__TASK PROMPT__
Give the data below again exactly as written, but without the pictures.
--*--
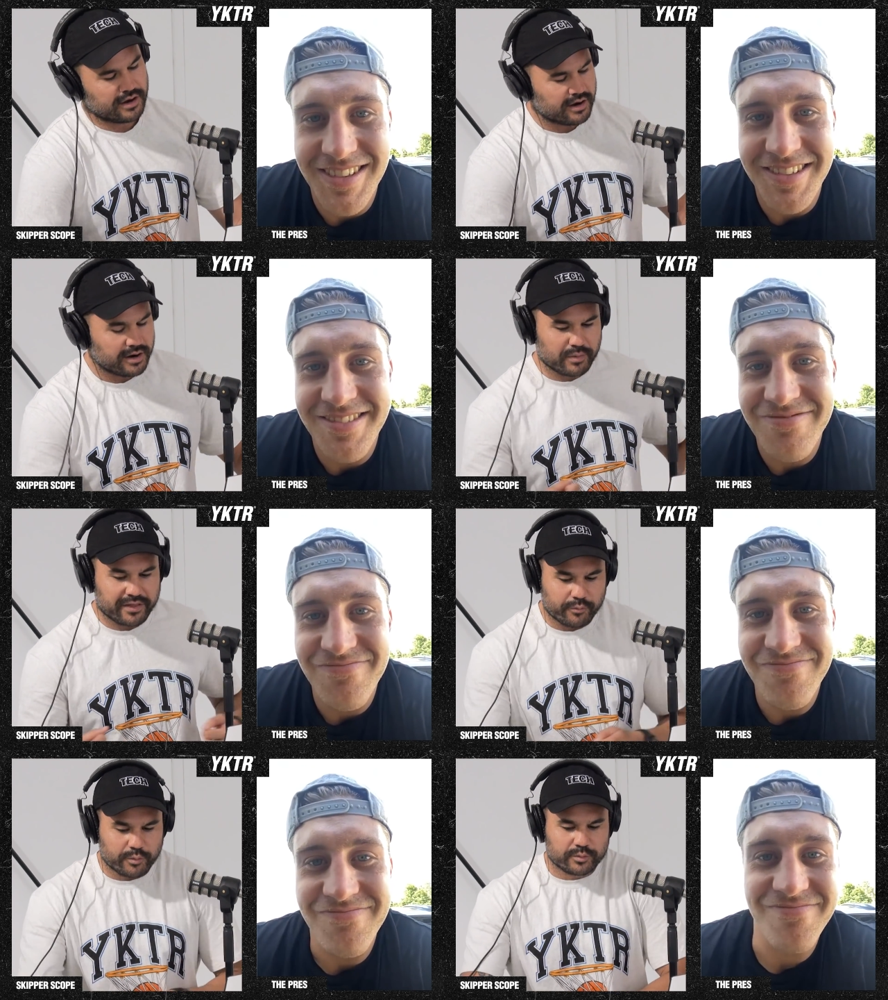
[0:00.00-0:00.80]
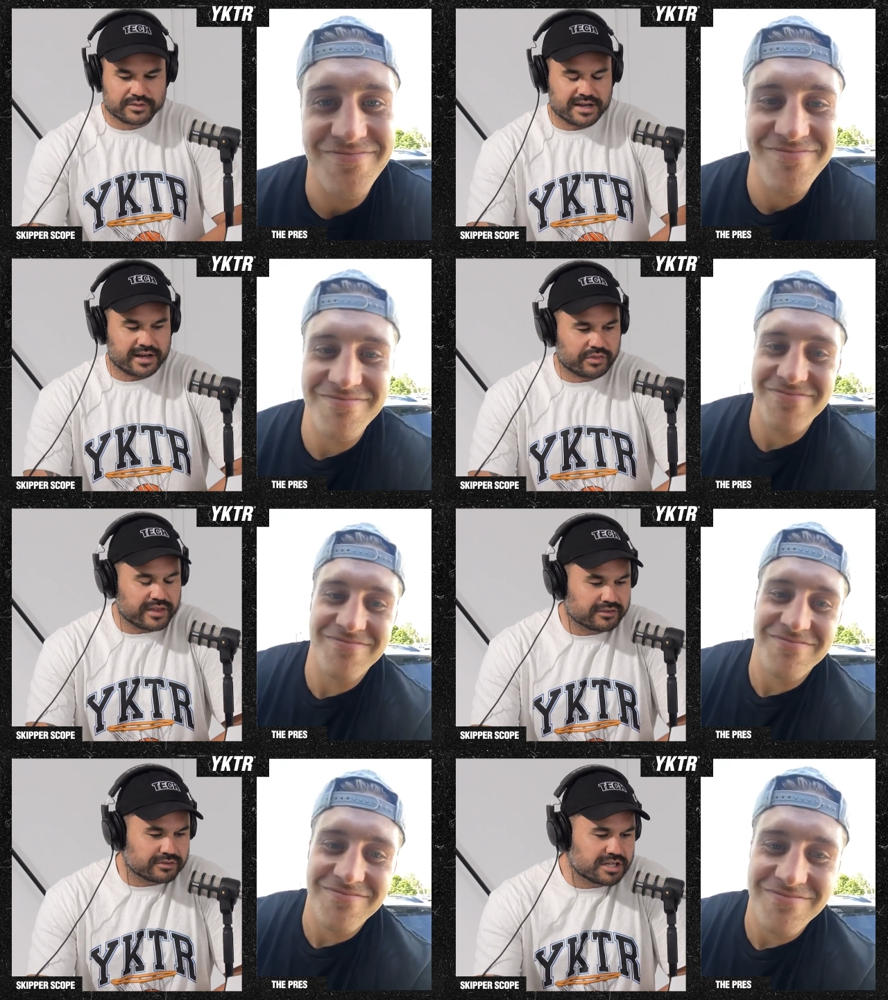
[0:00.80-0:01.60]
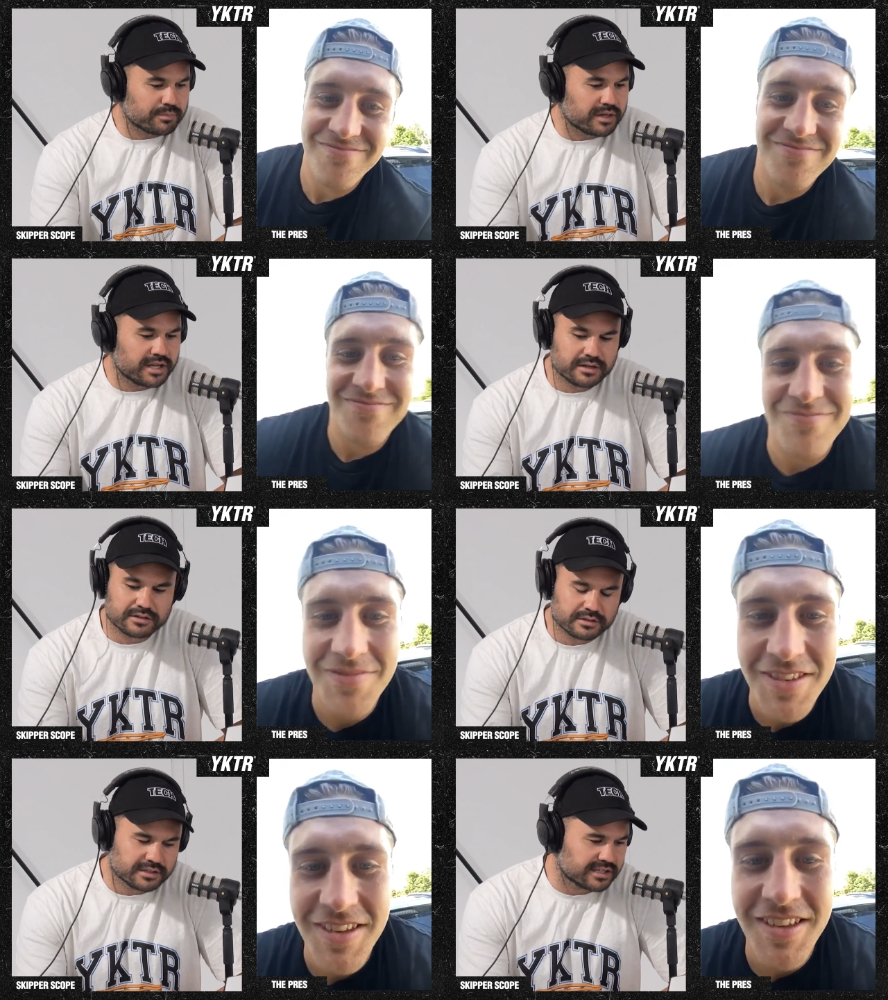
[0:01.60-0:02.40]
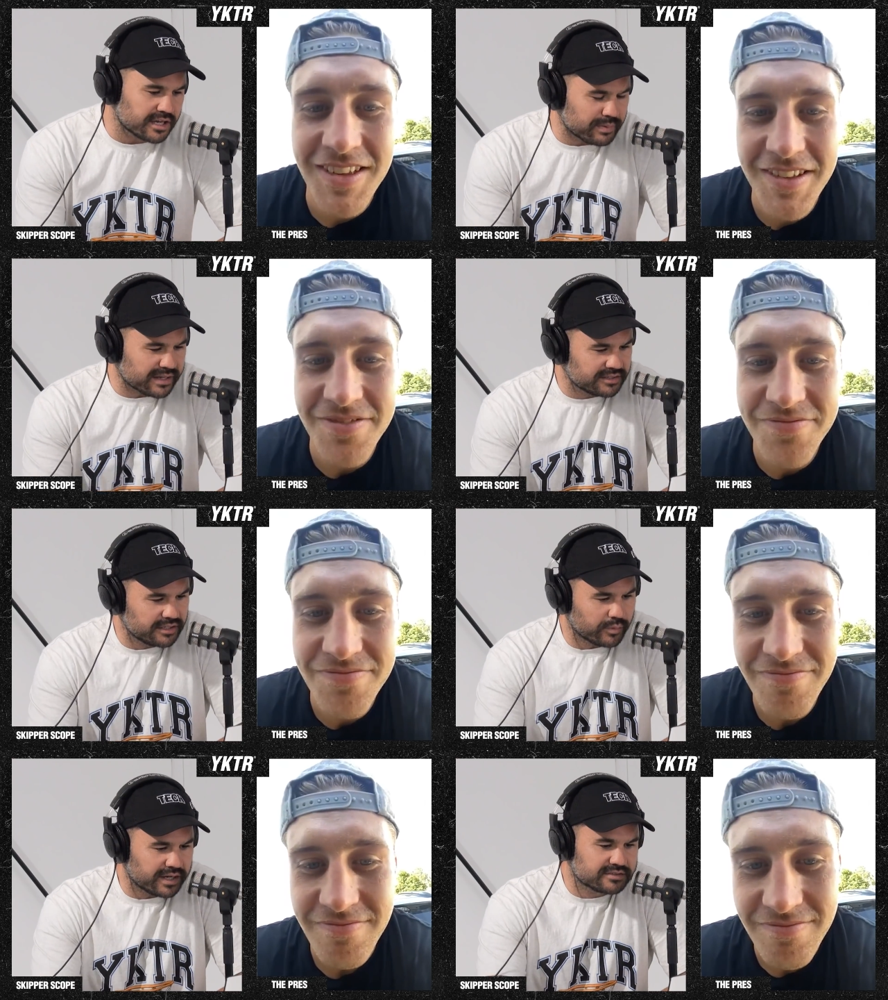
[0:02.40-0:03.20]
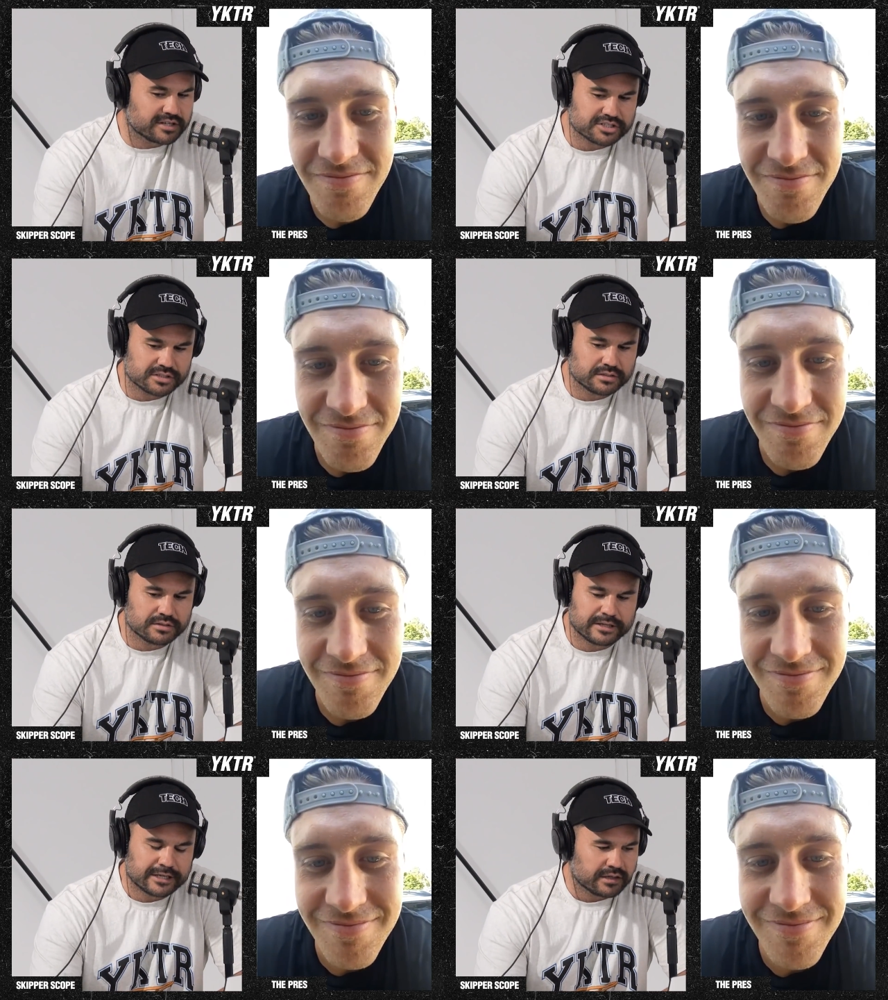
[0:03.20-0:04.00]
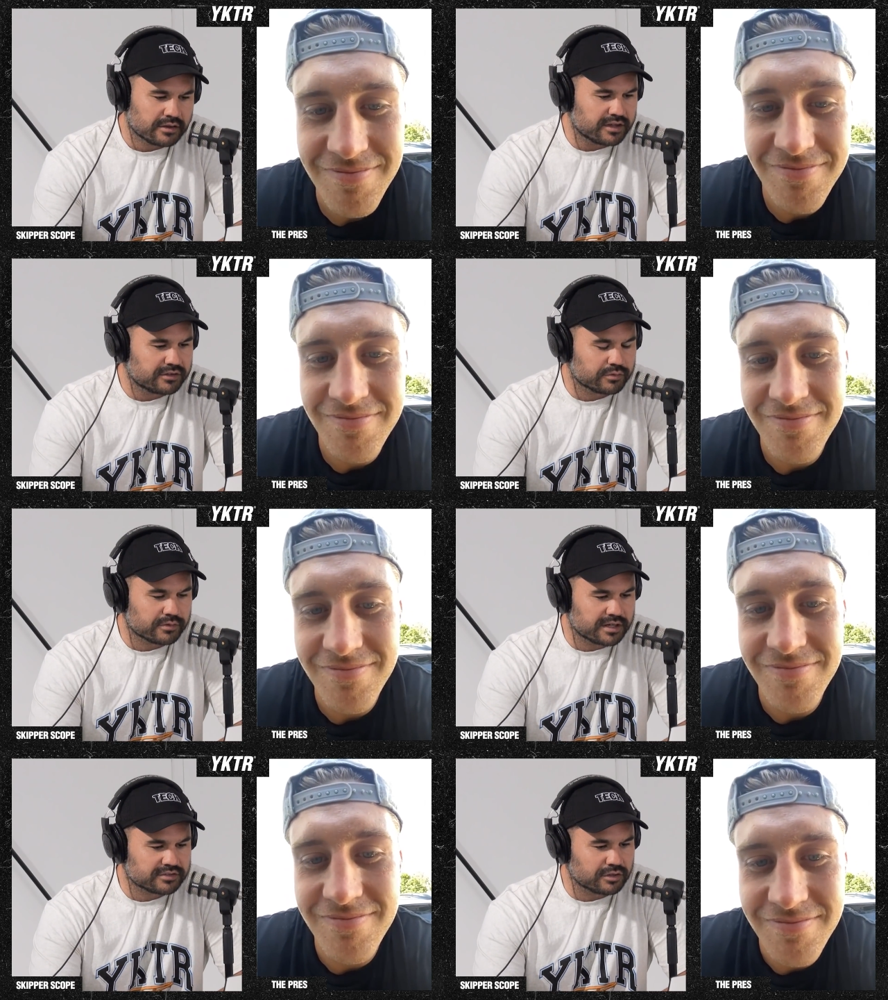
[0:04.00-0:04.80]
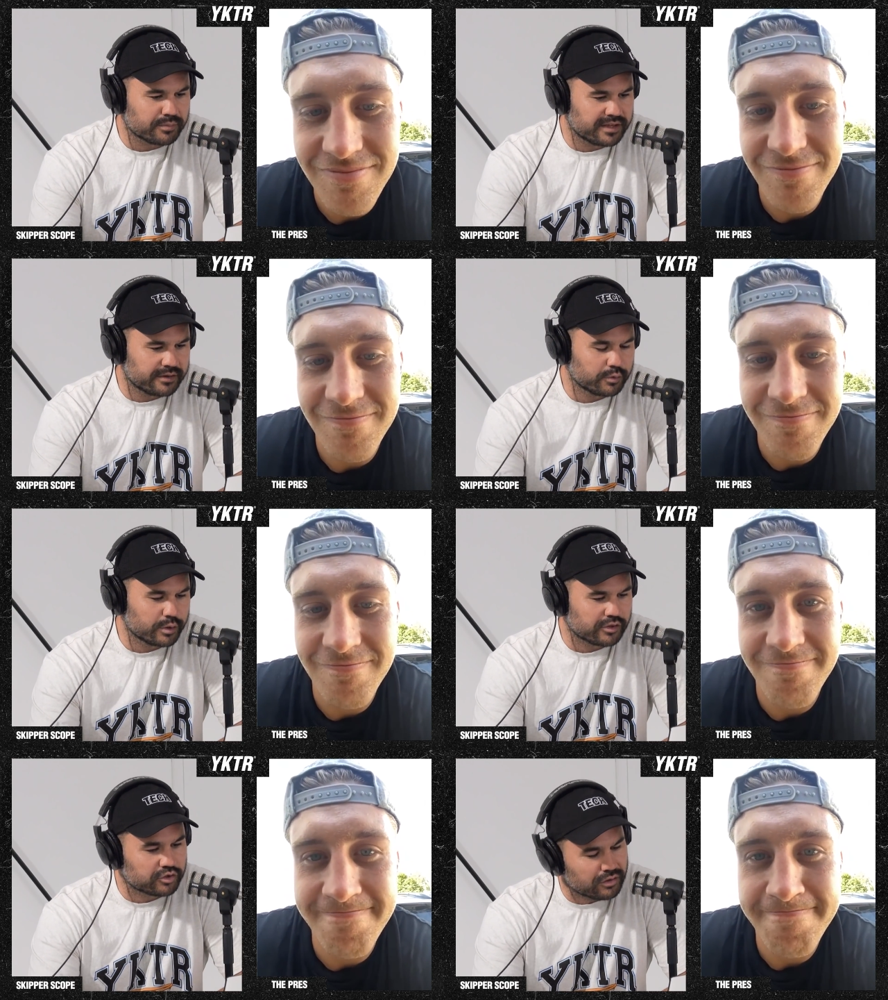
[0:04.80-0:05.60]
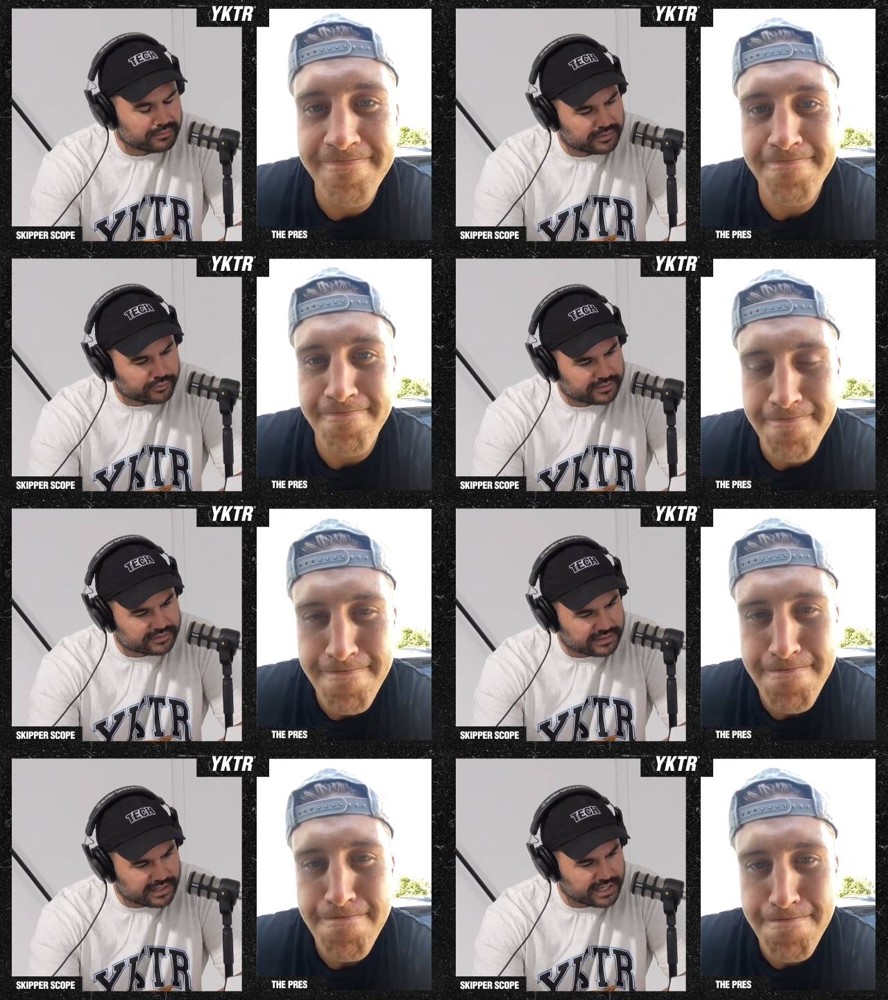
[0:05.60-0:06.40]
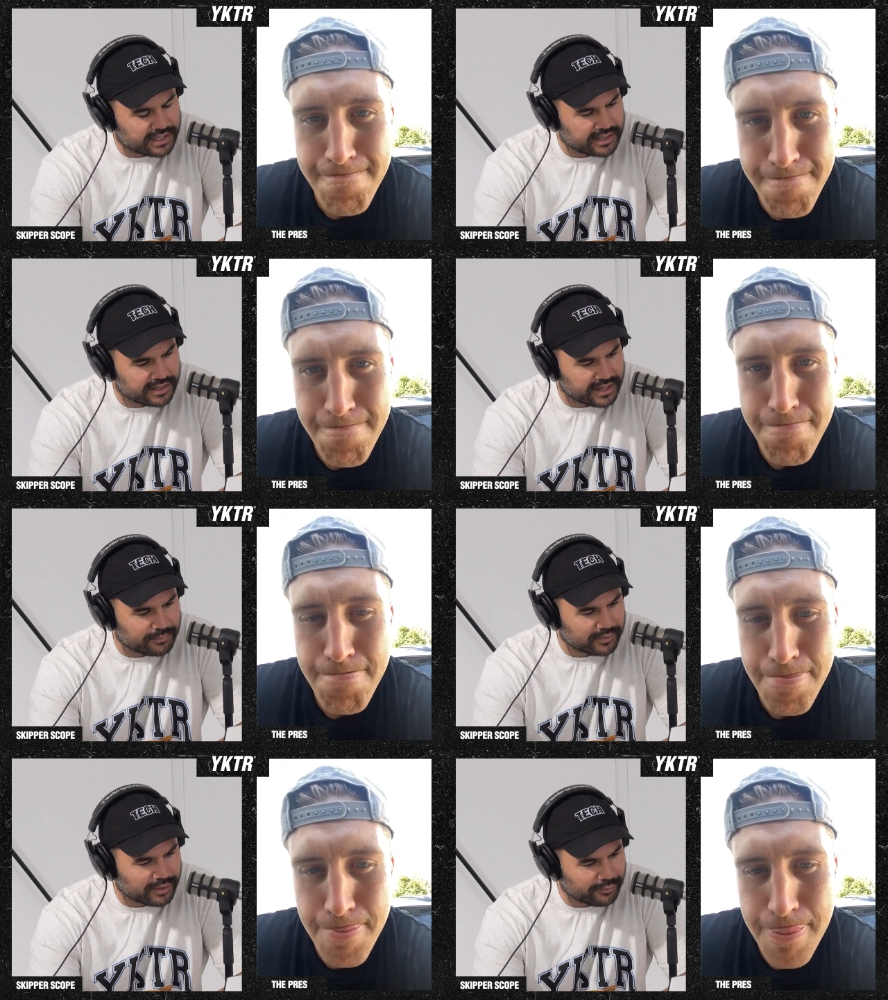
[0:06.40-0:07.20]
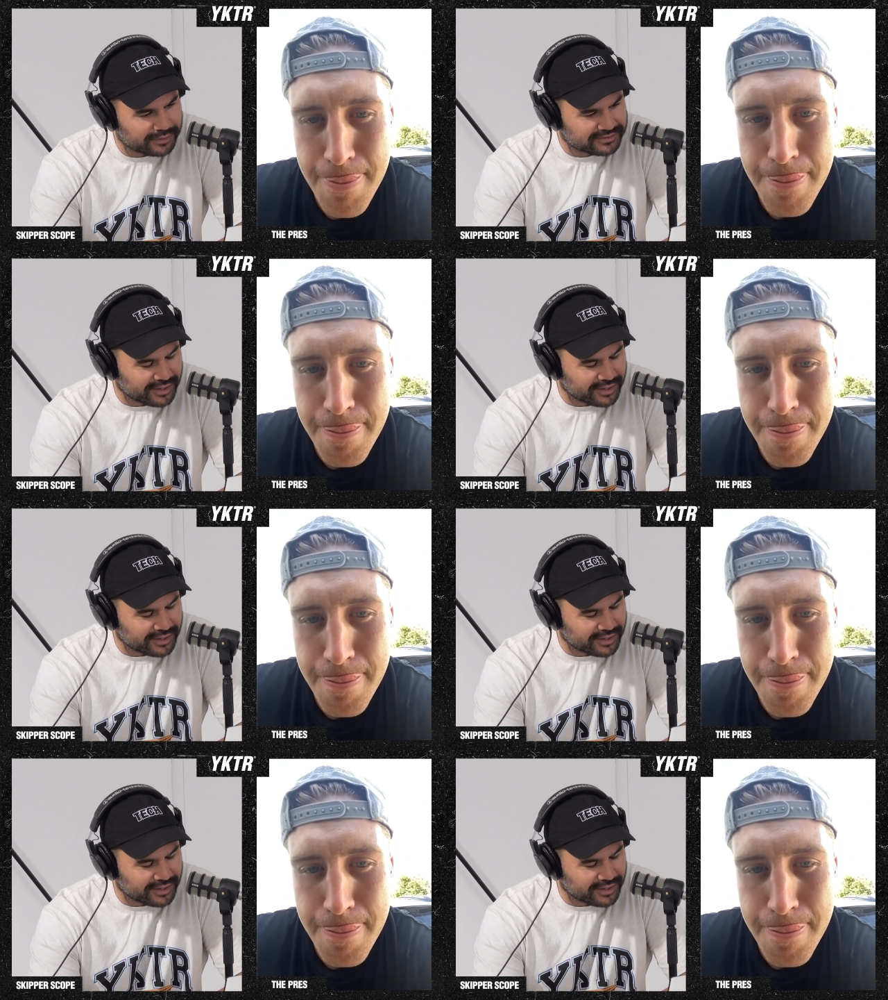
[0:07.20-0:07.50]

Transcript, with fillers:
Speaker 1: All right, brother. Well, was uh, thanks for chipping in. Get back in your weight session. Thanks for uh, stopping that. We were at the time difference uh, up in Goldie,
--*--
__YOUR SOLUTION__
[0:00.00-0:00.80]
[0:00.80-0:01.60]
[0:01.60-0:02.40]
[0:02.40-0:03.20]
[0:03.20-0:04.00]
[0:04.00-0:04.80]
[0:04.80-0:05.60]
[0:05.60-0:06.40]
[0:06.40-0:07.20]
[0:07.20-0:07.50]

Transcript, with fillers:
Speaker 1: All right, brother. Well, was uh, thanks for chipping in. Get back in your weight session. Thanks for uh, stopping that. We were at the time difference uh, up in Goldie,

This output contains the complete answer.